Aile tarihleri sosyal tarihin canlı bir parçası oluyor. Bu açıdan bakınca da çok değerli buldum eseri. Bir aile hikayesinin arka planında şehrin değişim ve dönüşümüne ilişkin seksen yıllık bir süreci de az-çok izleyebiliyorsunuz. Ancak, babaanne gibi bir hafıza kutusuna sahip olsa, bir bakıma onun çekim dairesi içinde büyüse de Emre Ateş bir “Suriçili”nin baktığı açıdan bakıyor doğal olarak. Mesela dedesi veya arkadaşı Mehmet Kaplan gibi değildir onun pozisyonu. Dışarıdan gelmemiştir, bir Anadolu insanı gibi tutunma mücadelesi vermemiştir şehirde. Zaten şehre aittir. O bakımdan güvendedir.

GÖÇLER ÜZERİNE

“Gecekondu” kelimesinin tarihi çok eski değil. Yeterince inceleyemedim, yetmişlerden sonra bile olabilir. Olgunun kendisi ise 1940’lara kadar iner. Elli ve nihayet altmışlarda zirveye ulaşır. Her dönüşüm bir bozulmadır, en azından başlangıçta. Fakat söz konusu şehir İstanbul’sa bazı yorumlar yanıltıcı olabilir. En azından tek bir açıyı veriyor olabilir bize. Büyük göç dalgalarına maruz kalma, bu şehrin tarihinde çoğu zaman var olmuştur.
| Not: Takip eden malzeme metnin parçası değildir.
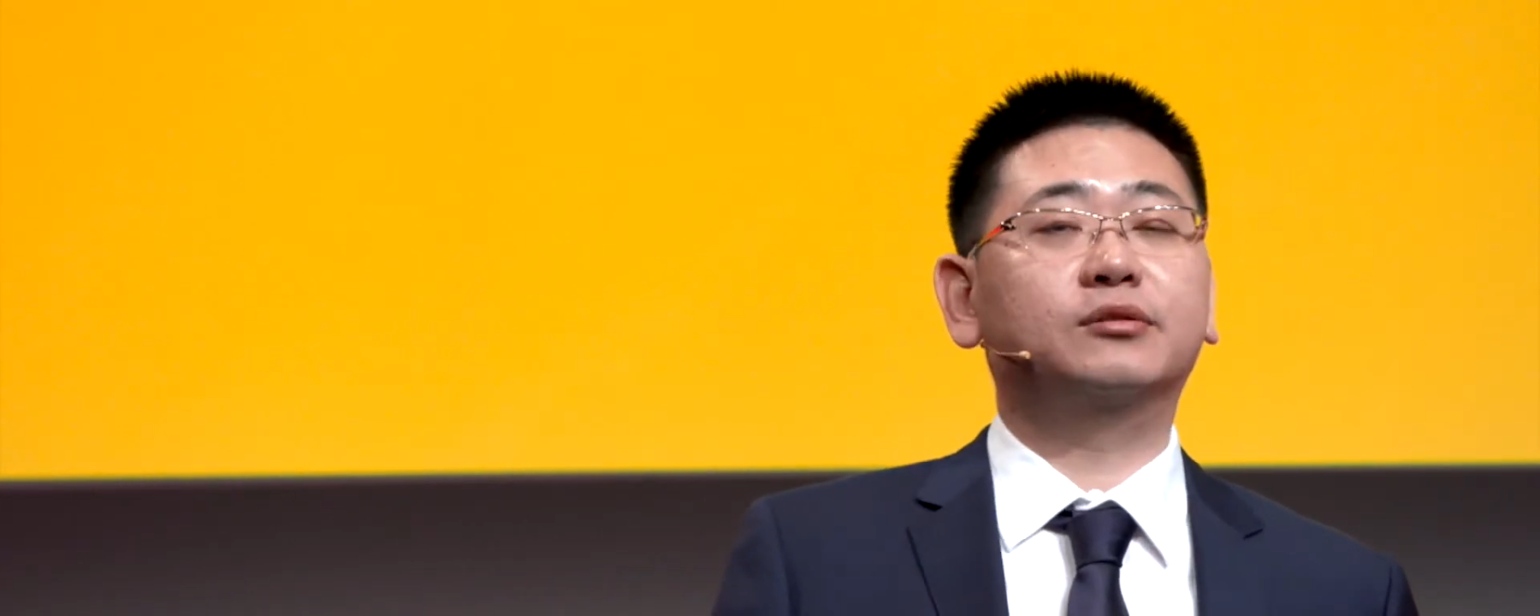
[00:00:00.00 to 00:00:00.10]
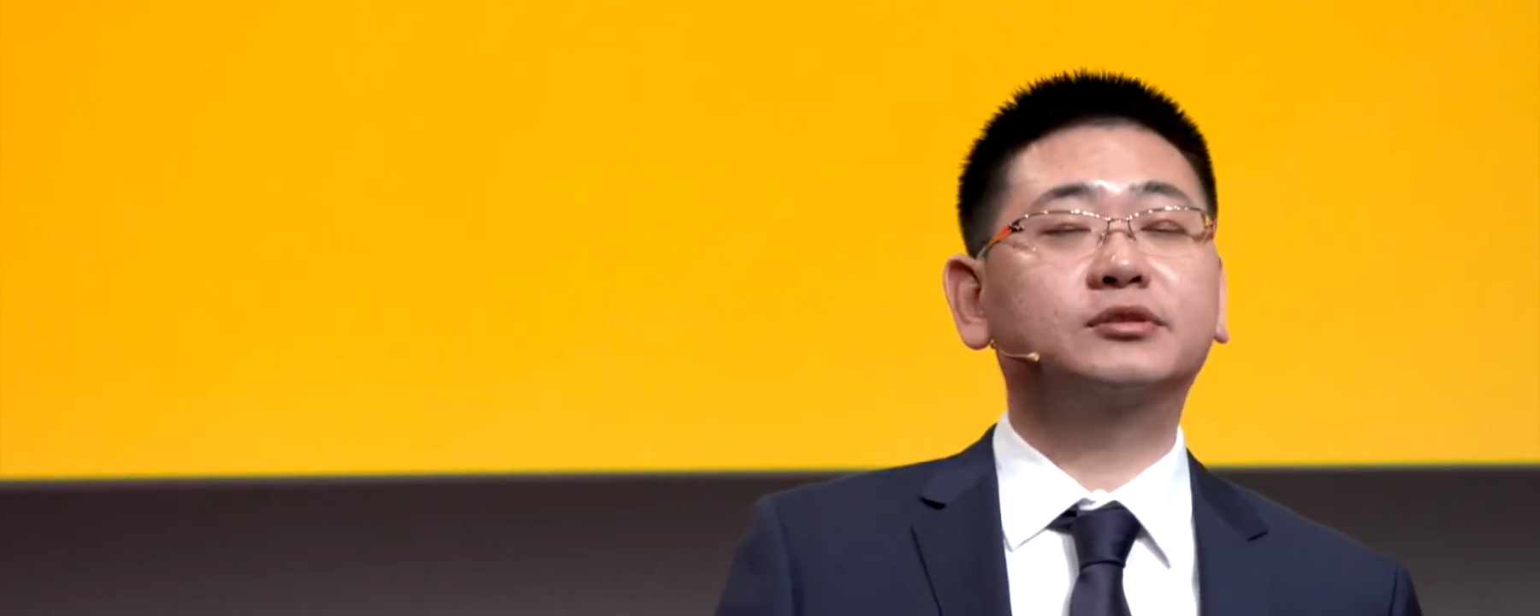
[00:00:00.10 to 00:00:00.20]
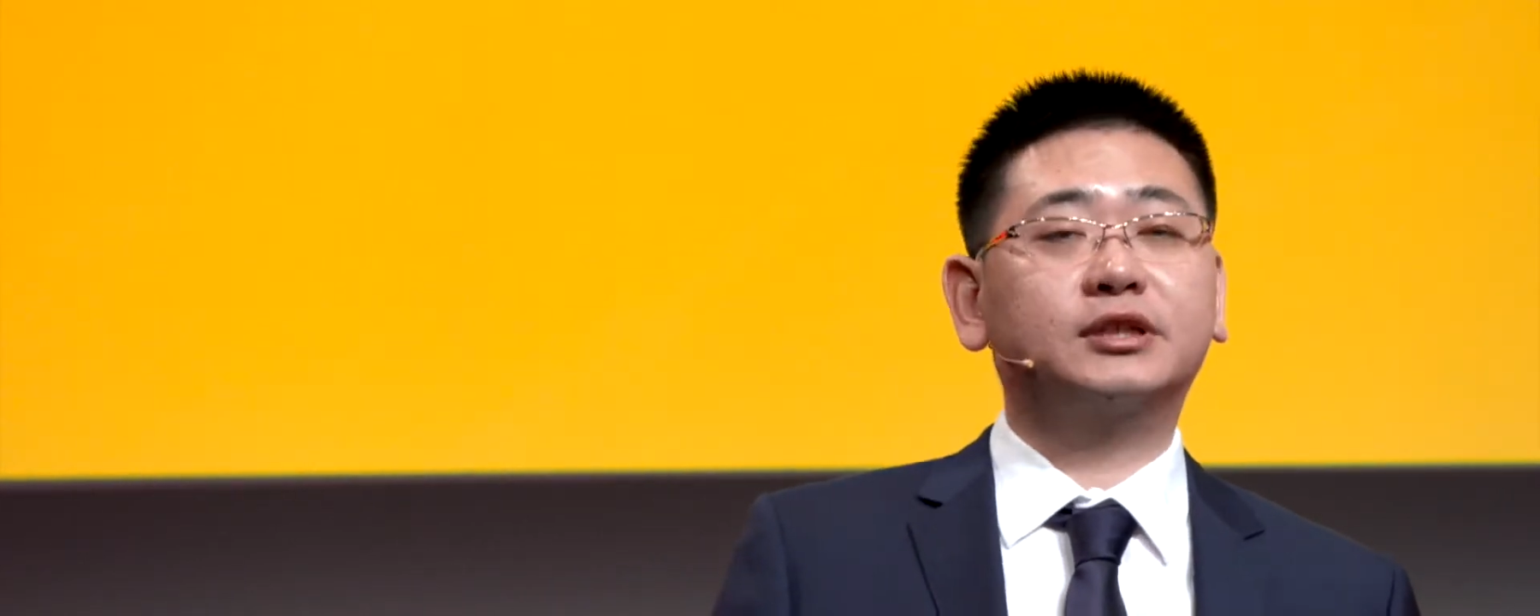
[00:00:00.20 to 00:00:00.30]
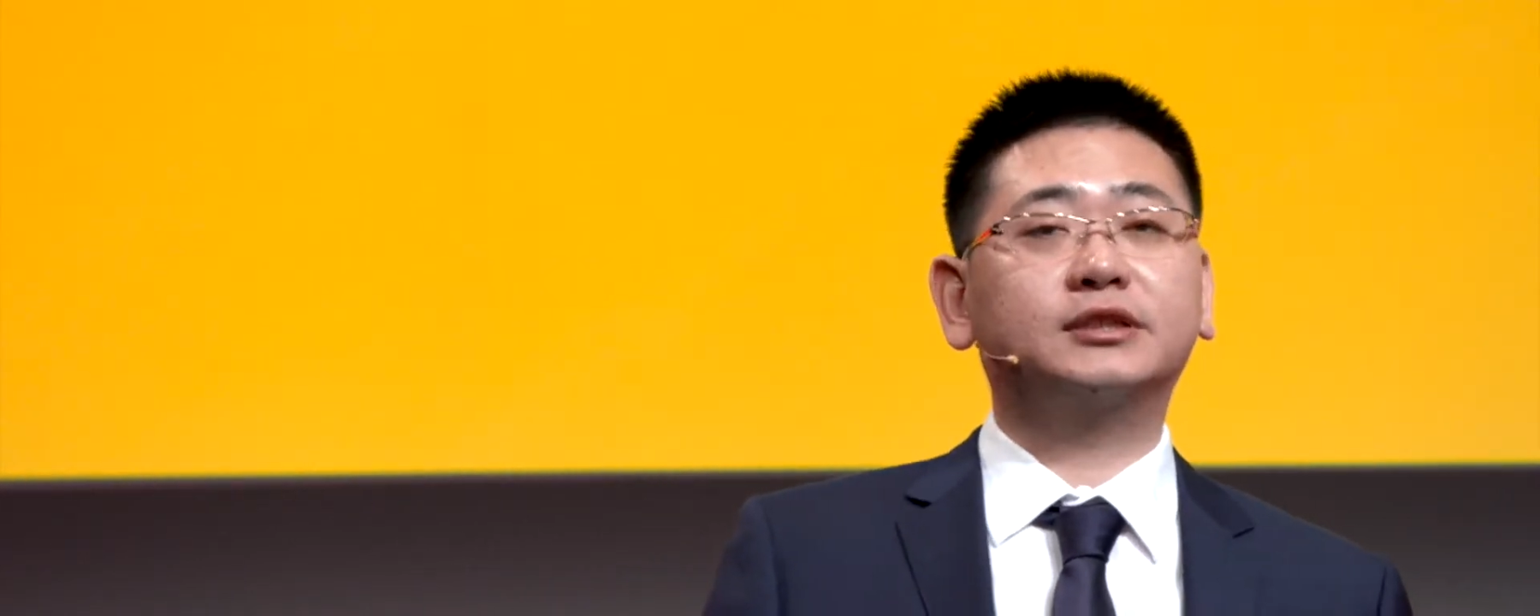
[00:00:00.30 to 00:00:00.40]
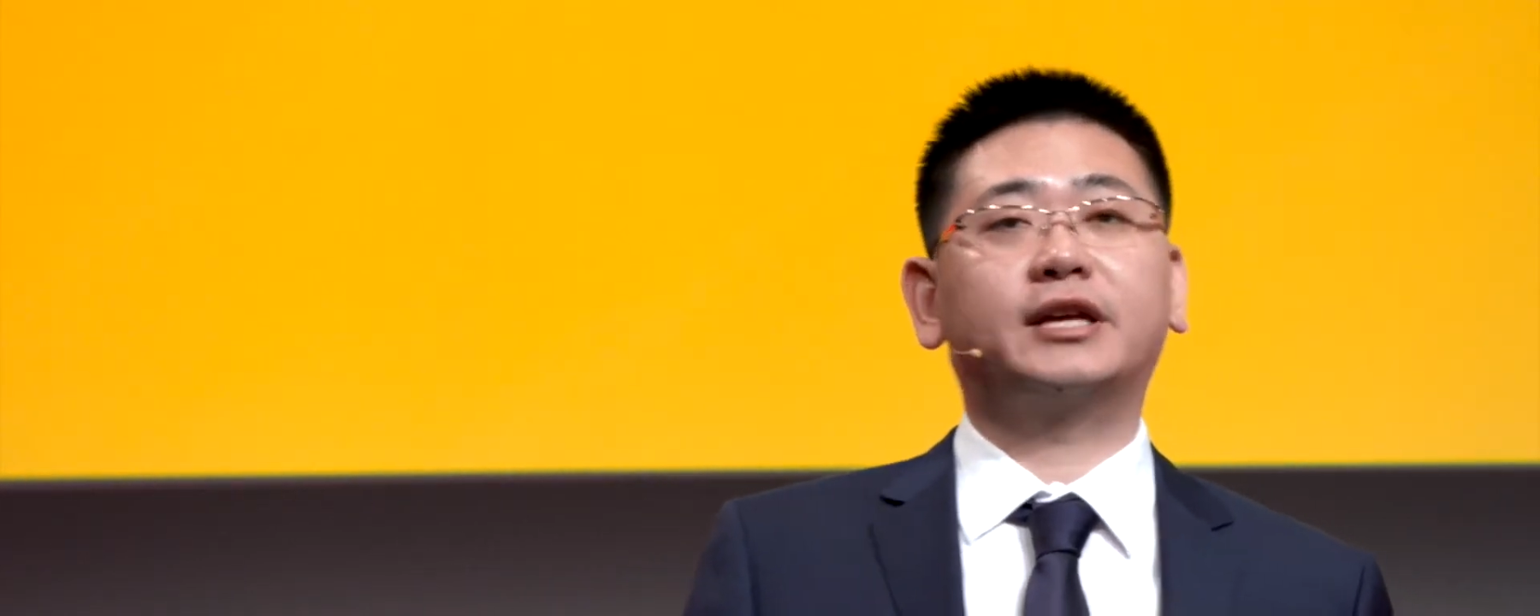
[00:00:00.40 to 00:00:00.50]

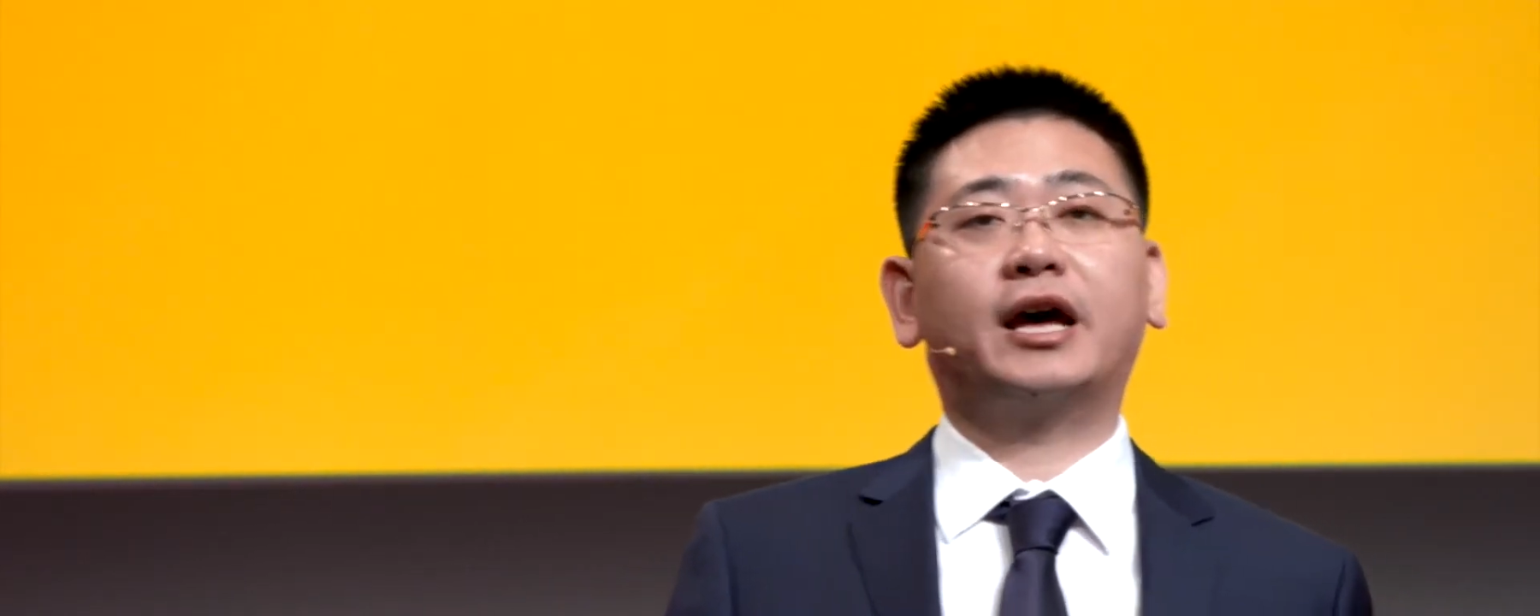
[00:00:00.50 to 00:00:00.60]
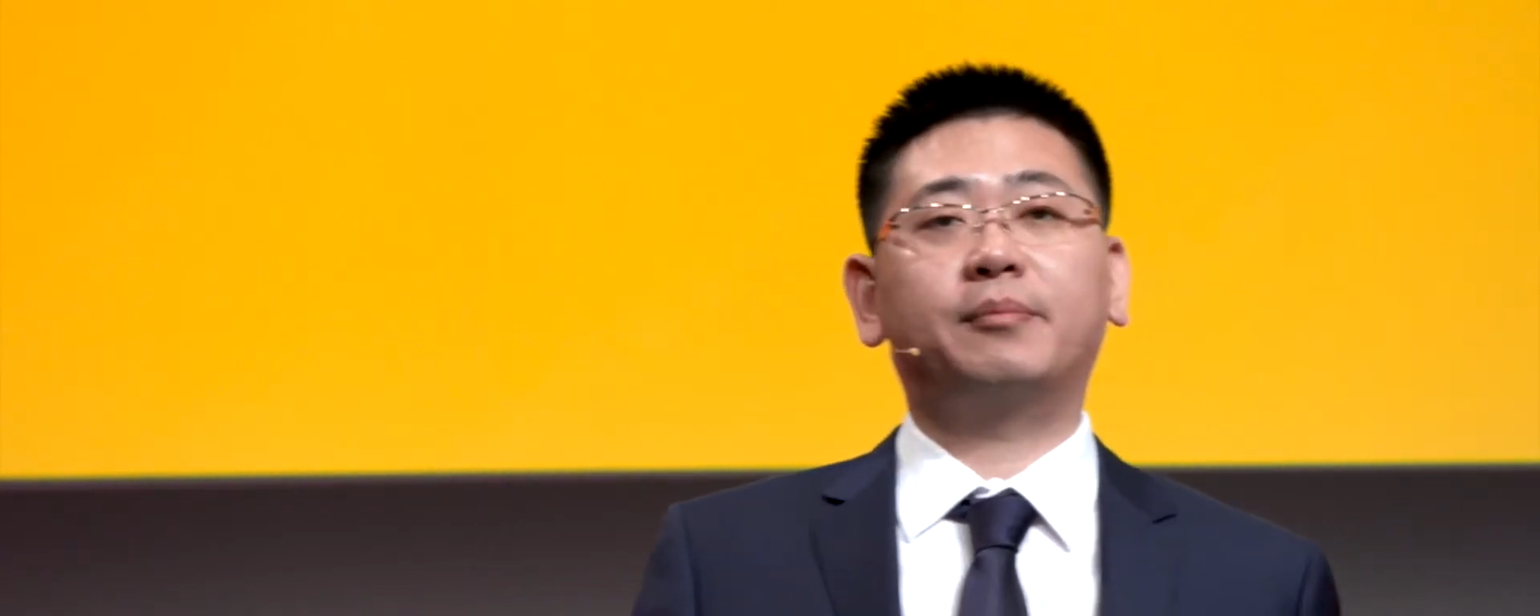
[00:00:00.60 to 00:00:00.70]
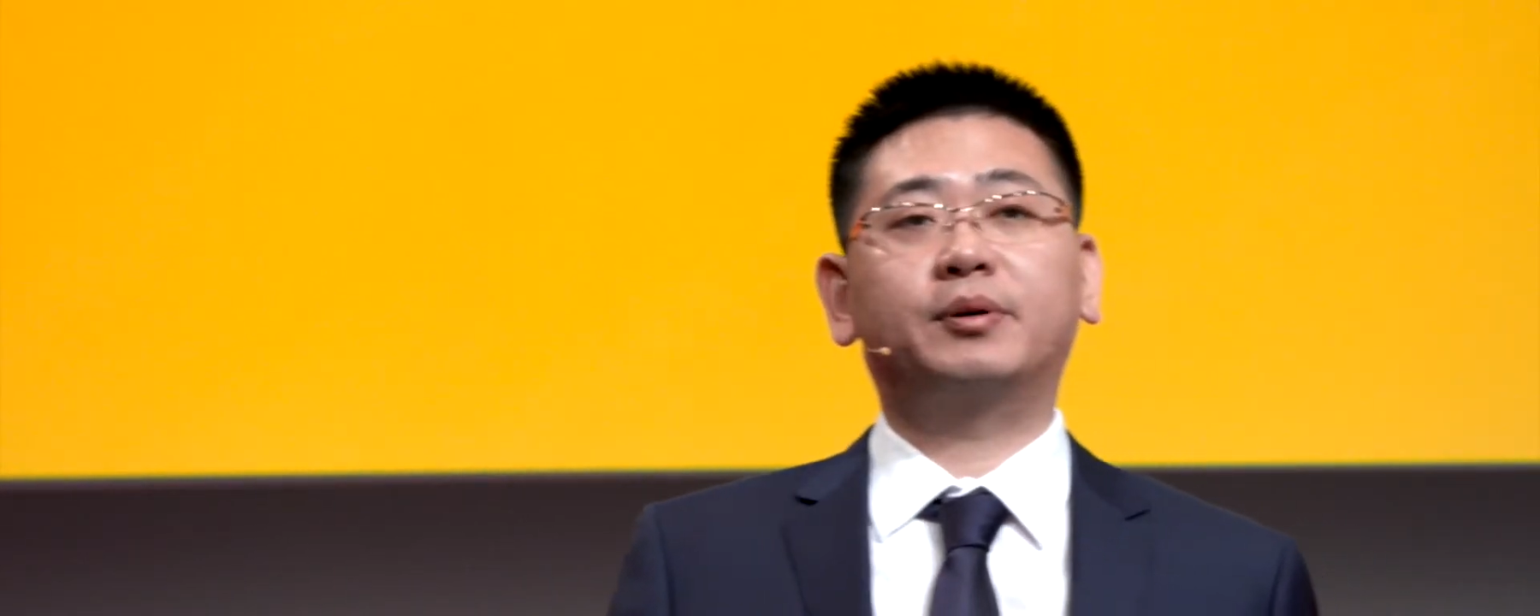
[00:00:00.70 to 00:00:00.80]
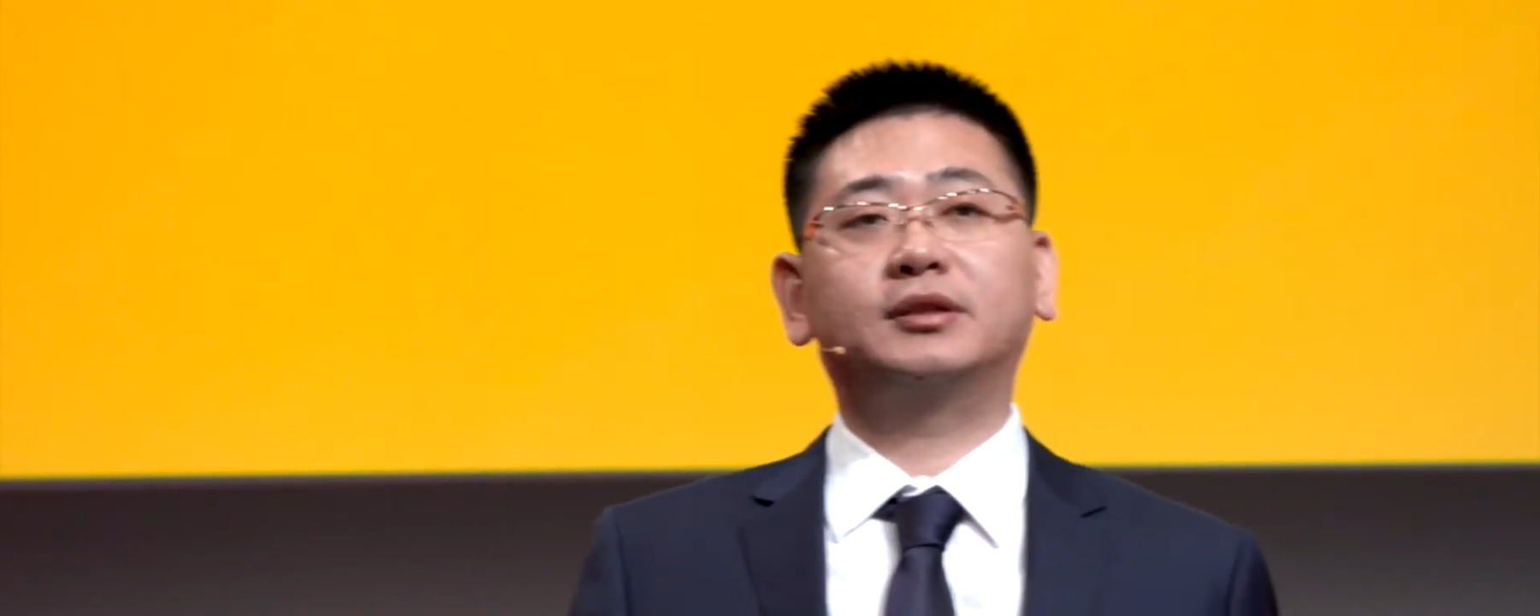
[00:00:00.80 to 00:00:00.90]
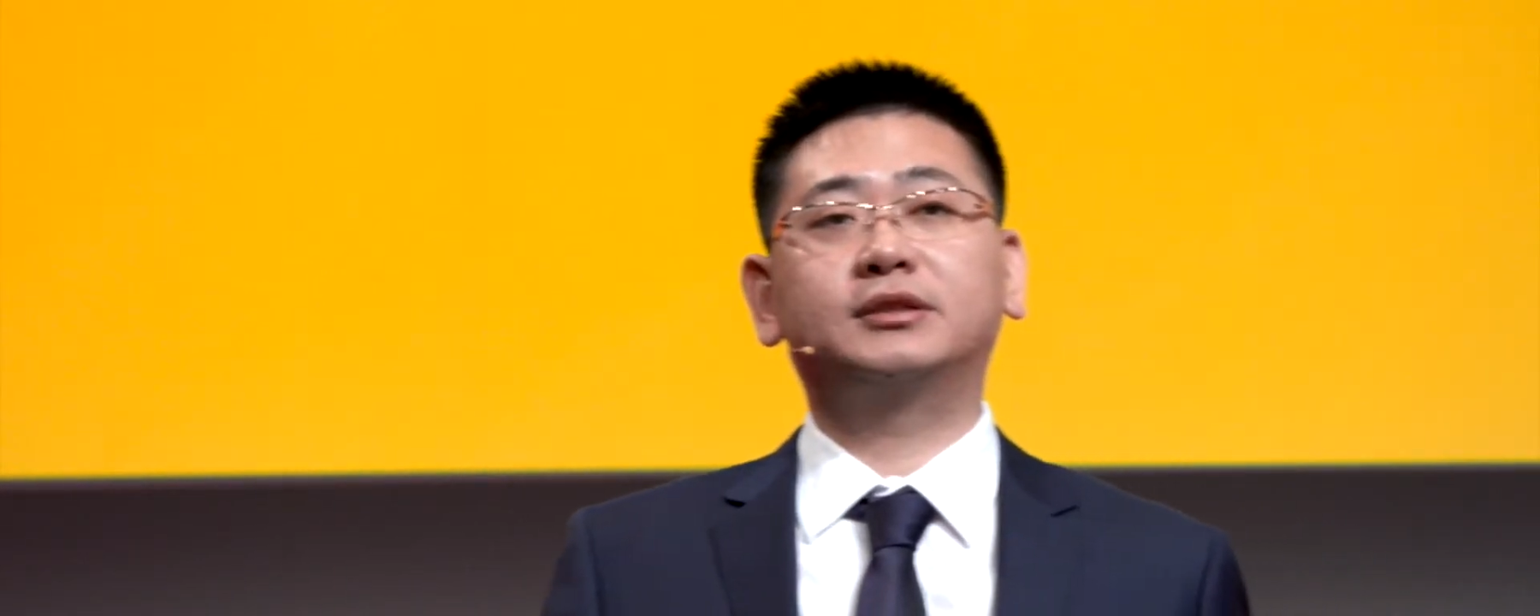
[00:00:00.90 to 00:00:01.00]
use this app,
Hatta daha iddialı bir söz edeceğim: Şehri sürekli dinamik tutan da bu göçlerdir! İstanbul medeniyet merkezi olarak üst düzeyli bir dönüştürücülük işlevi yüklenmiştir. Bir delil de sunacağım: Karagöz ve Hacivat.. Orta oyunumuzdaki Trabzonlu, Kayserili gibi tipler. Veya azınlıkları temsil eden diğerleri.. Birer konuşma ve davranış laboratuarıdır bu görsel sanatlarımız. Dışarıdan geleni, perde veya doğal bir sahnede kendi karikatürüyle karşılaştırır. Eğlendirirken eğitir onları.

Fikret Hanıma tekrar dönmeden bu yazıyı bitirmek istemiyorum. 1930’lu yılların gazetelerini tararken, Mehmet Kaplan dolayısıyla Fikret Hanımla ilgili bir iki ayrıntıyı da not etmişim. 1938 yılı içinde yapılan edebiyat faaliyetlerinde onun adı da geçiyor. Yapılan edebiyat gecelerinde, ihtifallerde Ali Nihat Tarlan ismi hep ön sırada. Ayrıca şiir okuma, program sunuculuğu gibi diğer işlerde iki öğrencinin ismi sık sık geçiyor: Mehmet Kaplan ve “İzmirli Fikret”!

Fikret Hanım’ın bir öğrenci bursuyla Almanya’ya gidişinden bu kitapta da bahsediliyor. Emre Ateş 1938 olarak kaydediyor bu tarihi. Hâlbuki Necatigil’in 4 Temmuz 1937’de Berlin’den Tahir Alangu’ya sıcağı sıcağına yazdığı, bu yolculuğu tüm ayrıntılarıyla içeren bir mektup var. (Fahir İz ve Behçet Necatigil Fikret Hanım’ın yola beraber çıktığı iki fakülte arkadaşı.)

Bu kitapta Sabahattin Ali, Pertev Naili Boratav yanında Halide Edip ve Adnan Adıvar, Hellmut Ritter, Reşit Rahmeti Arat, Şerafettin Yaltkaya, Mükrimin Halil Yinanç gibi dönemin önemli birçok simasının da adı geçiyor. Bunlarla aile dostlukları var Ateş ailesinin. (Baskın ve duygusal Fikret Hanımla Halide Edip; eşleri karşısındaki pozisyonlarıyla Ahmet Ateş ve Adnan Adıvar arasında paralellikler kurmamak mümkün değil.)

Bu kitap dolayısıyla isminden haberdar olduğum Ahmet Emre Ateş, popülizme düşmeden, her bakımdan sıhhatli bir çalışma ortaya koymuş. Tebrik edilmeyi hak ediyor.